**Work request:**
Leave out the pictures and copy everything else in the entries exactly.

*** Input Section Begins ***

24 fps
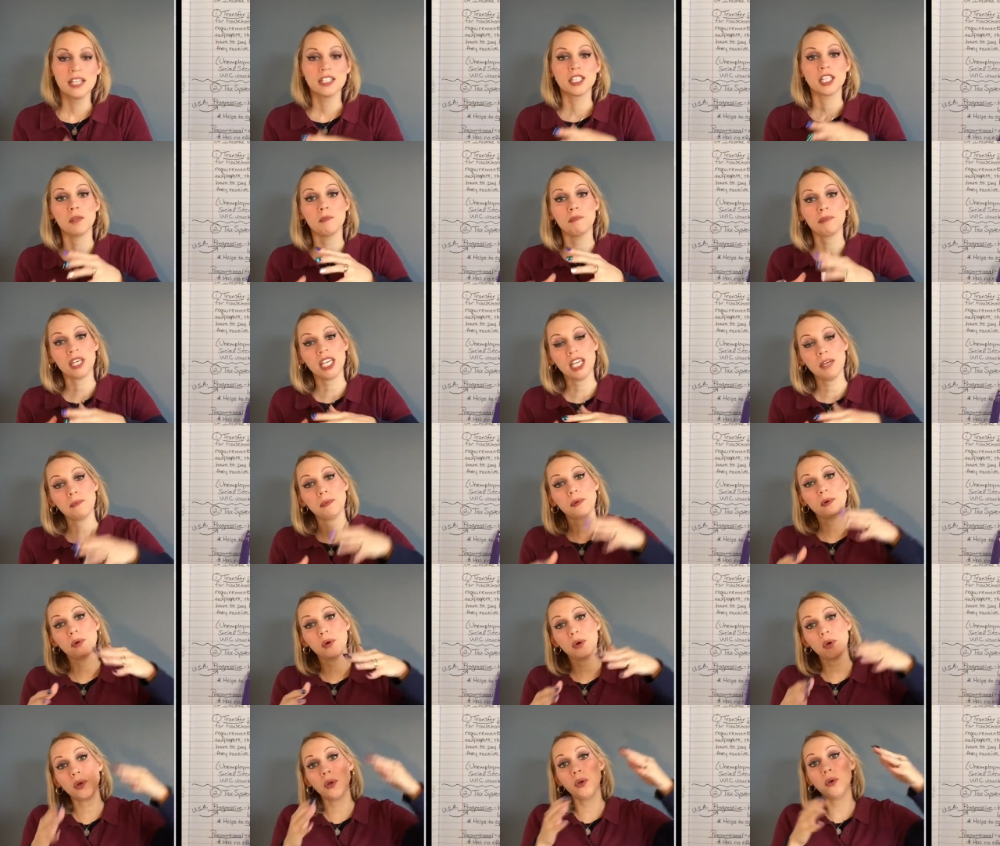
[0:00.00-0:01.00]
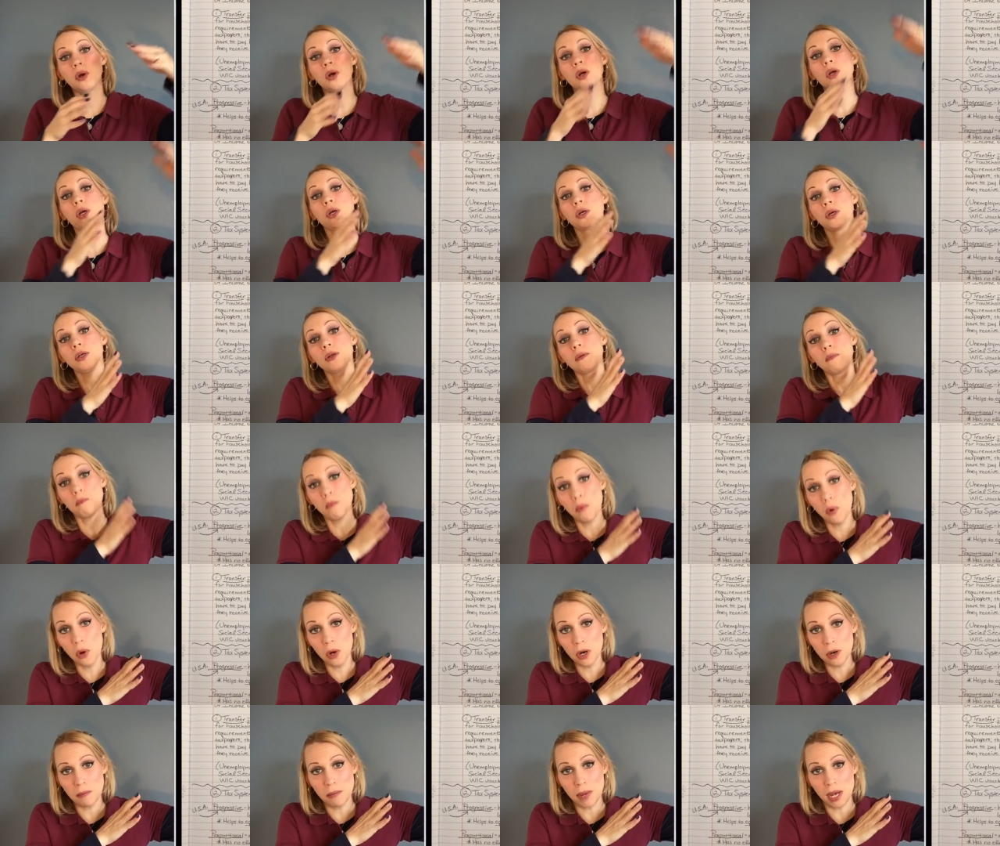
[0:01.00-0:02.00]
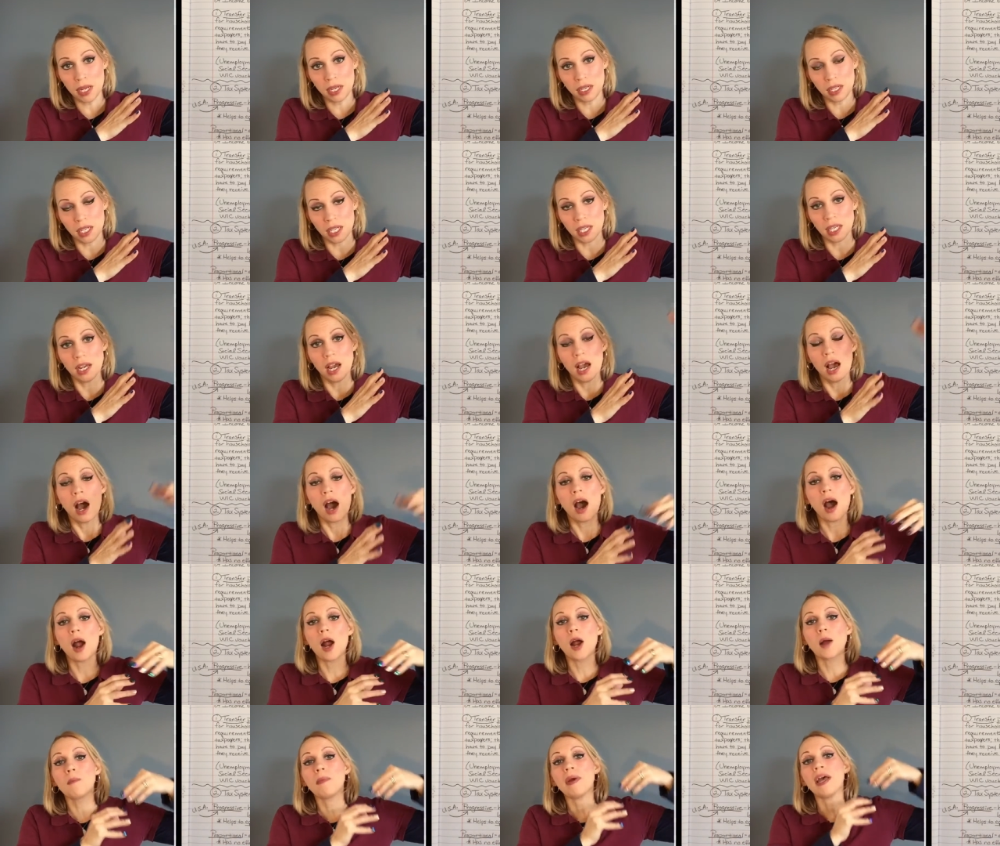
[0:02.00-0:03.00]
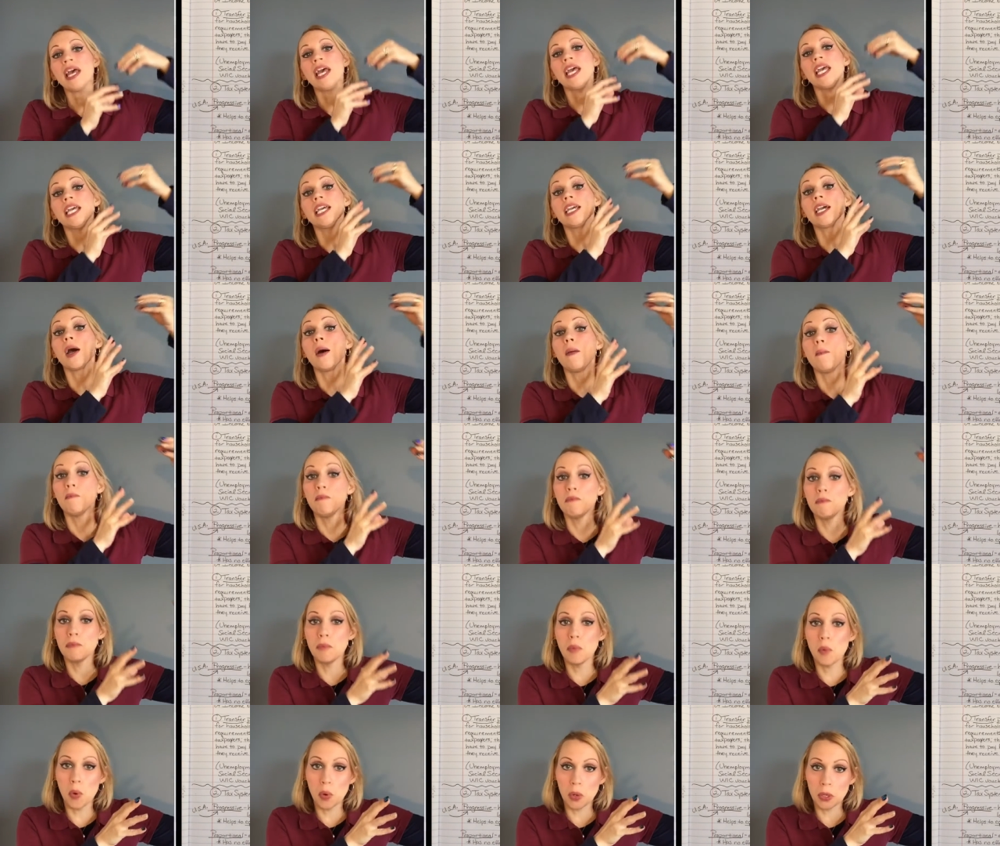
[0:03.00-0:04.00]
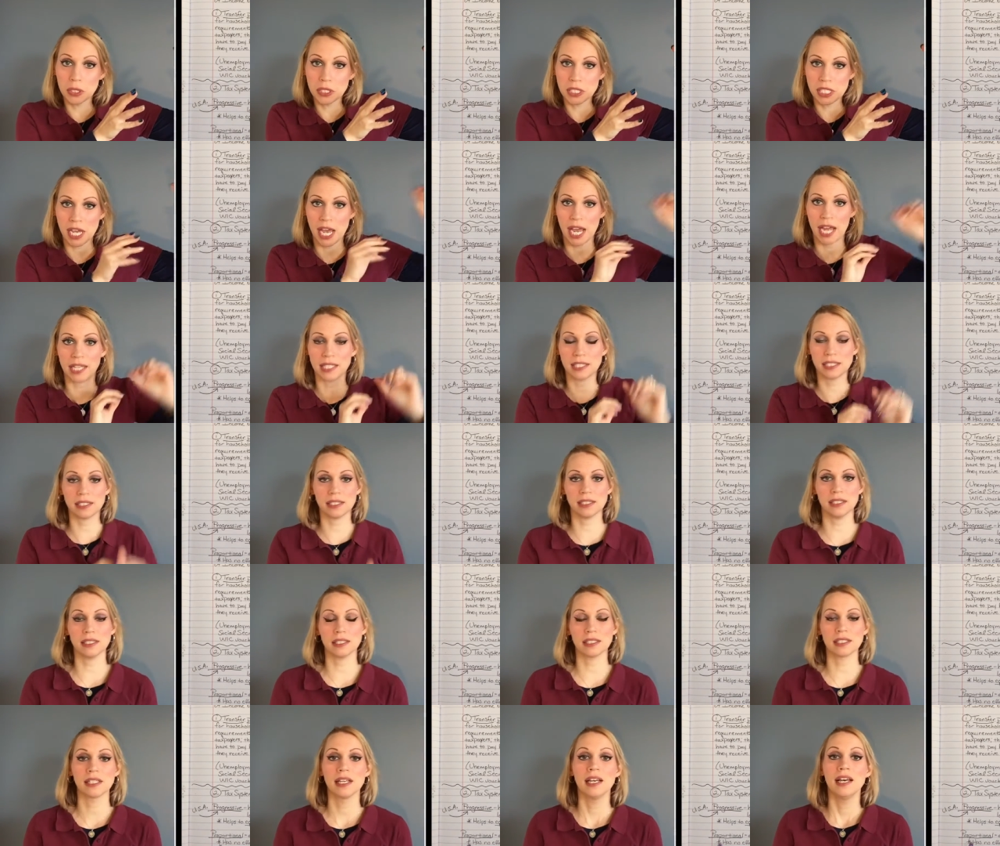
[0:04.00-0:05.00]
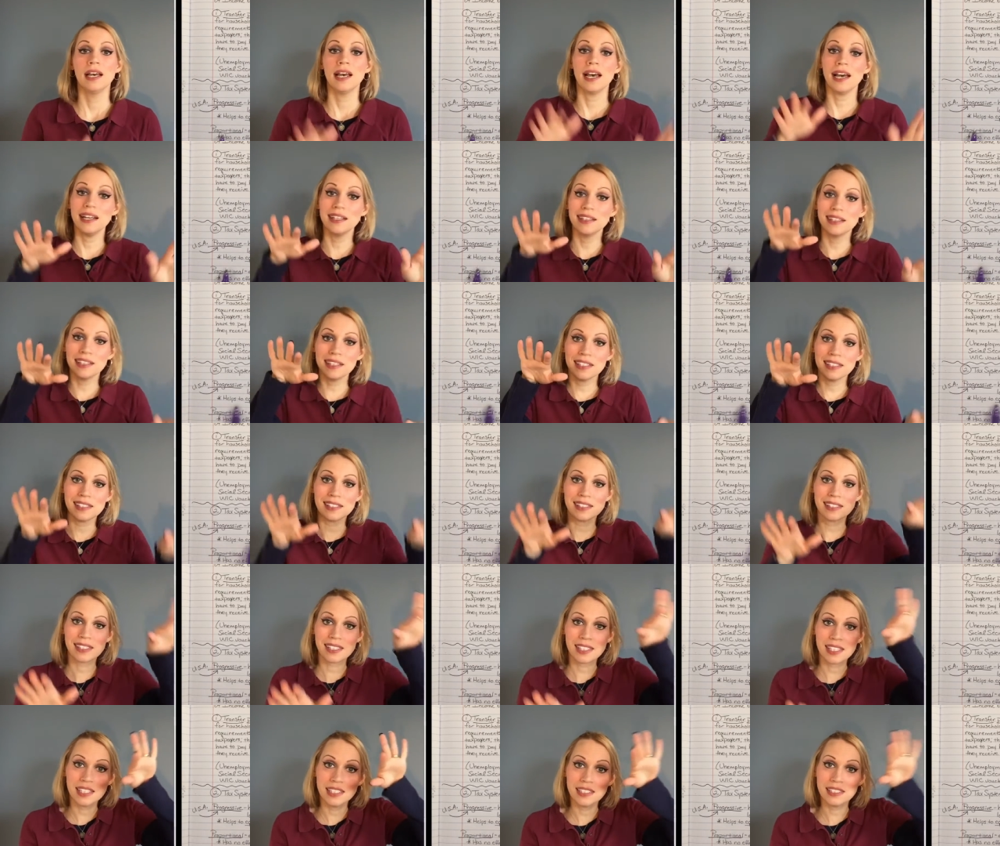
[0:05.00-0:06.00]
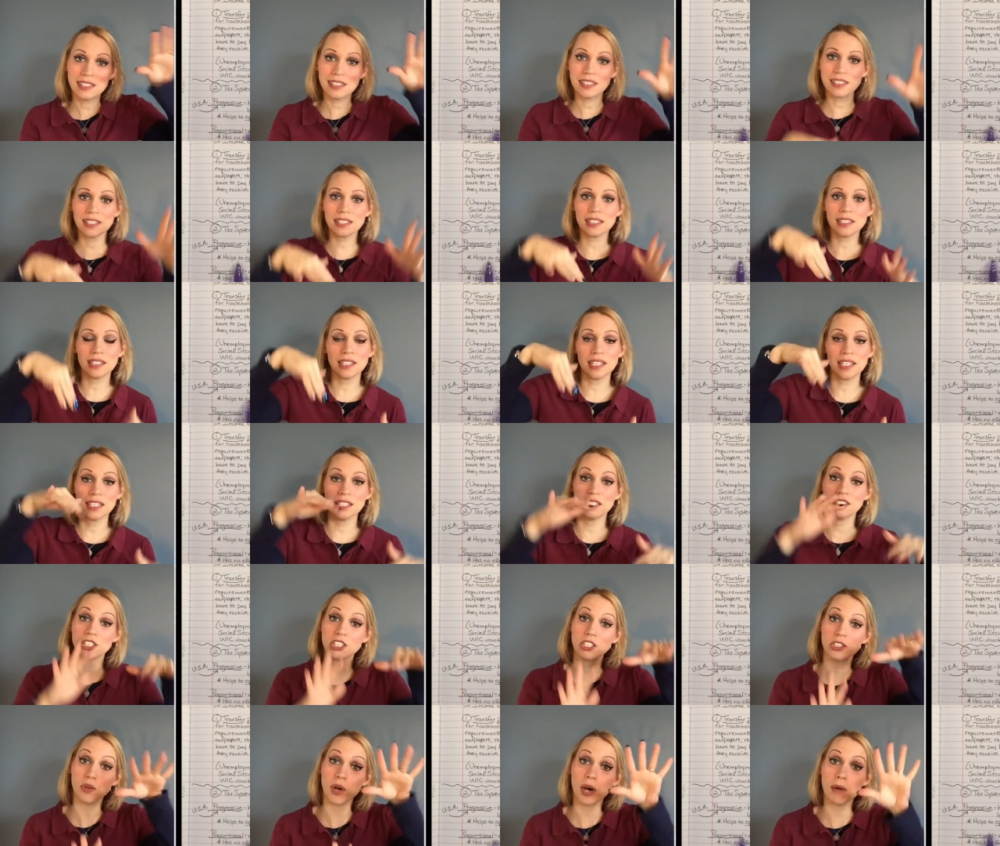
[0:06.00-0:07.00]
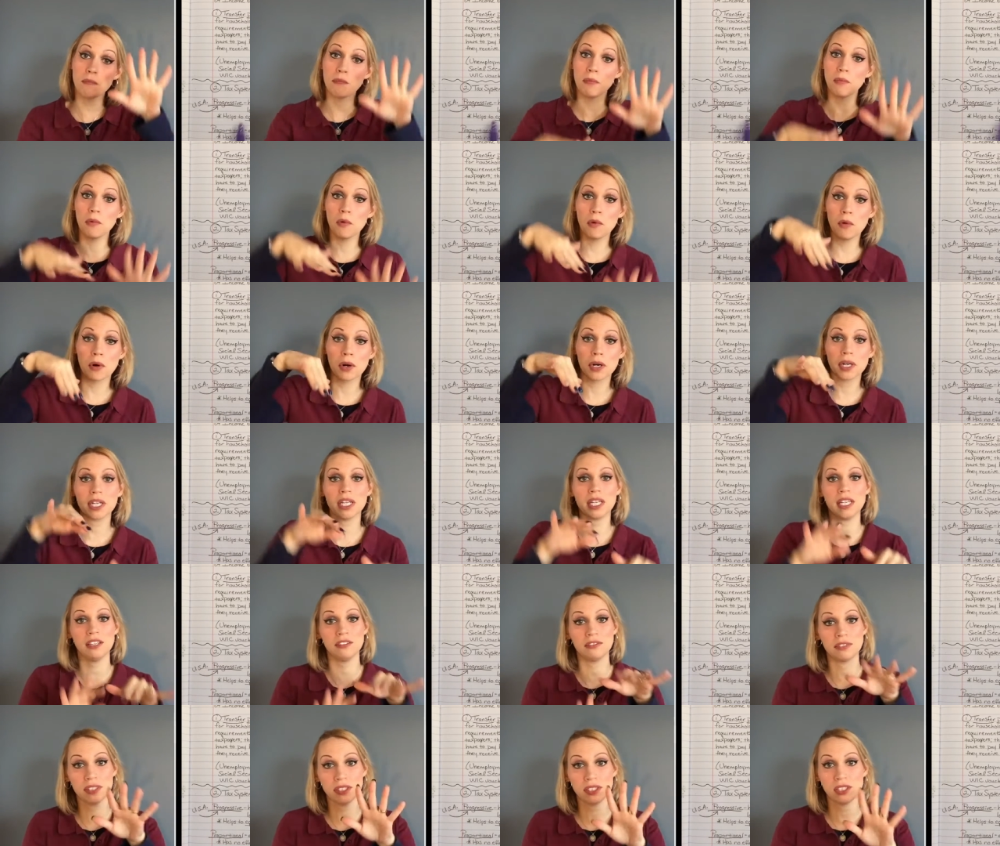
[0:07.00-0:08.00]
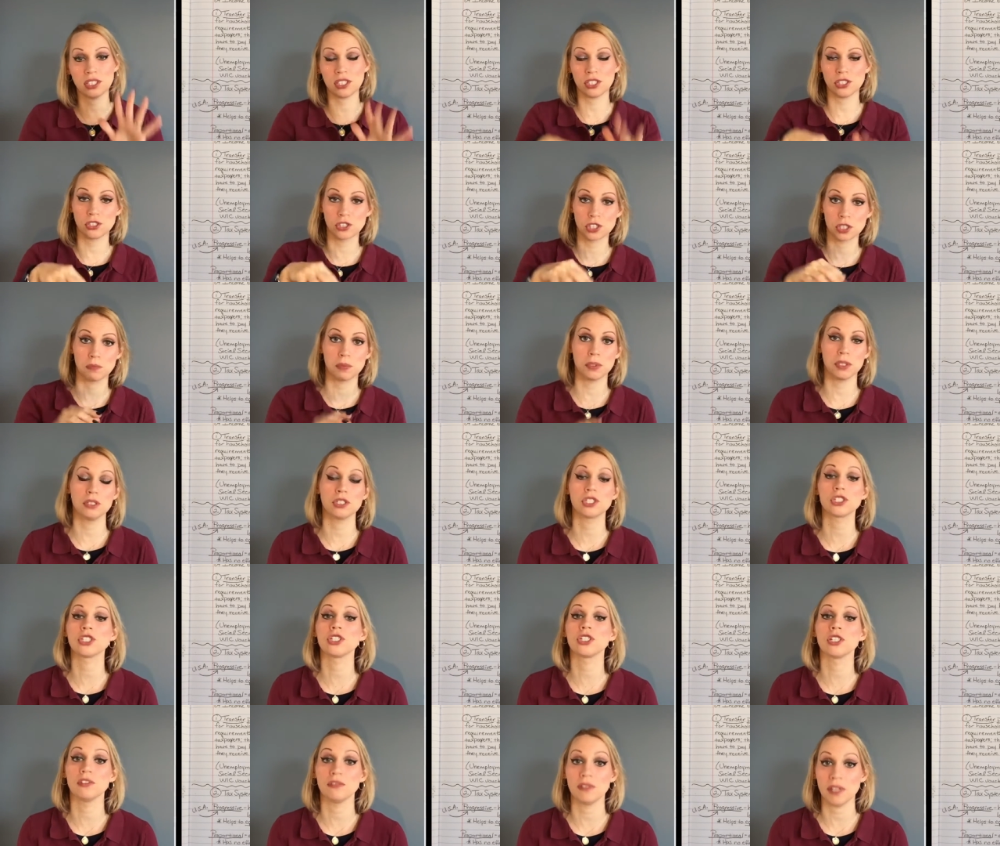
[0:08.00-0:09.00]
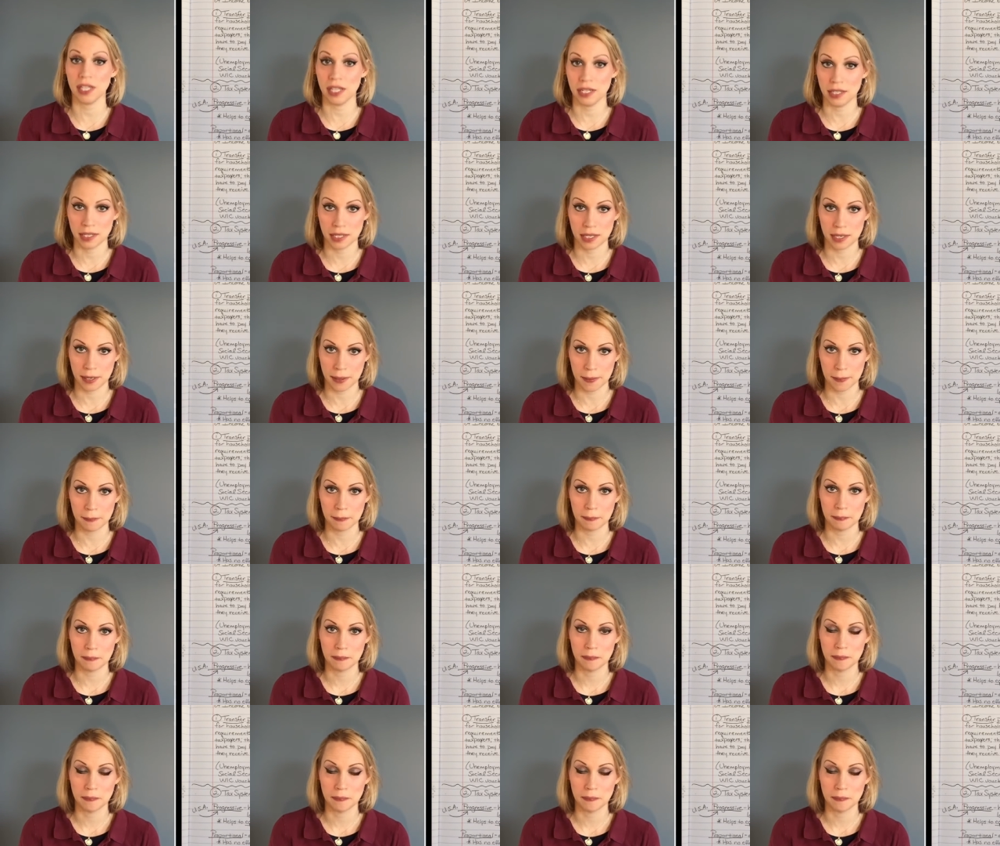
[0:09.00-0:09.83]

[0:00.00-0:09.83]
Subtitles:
The people who earn more money are paying more taxes. And this tends to lead to a more even distribution of income.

*** Input Section Ends ***

**Written solution:**
24 fps
[0:00.00-0:01.00]
[0:01.00-0:02.00]
[0:02.00-0:03.00]
[0:03.00-0:04.00]
[0:04.00-0:05.00]
[0:05.00-0:06.00]
[0:06.00-0:07.00]
[0:07.00-0:08.00]
[0:08.00-0:09.00]
[0:09.00-0:09.83]

[0:00.00-0:09.83]
Subtitles:
The people who earn more money are paying more taxes. And this tends to lead to a more even distribution of income.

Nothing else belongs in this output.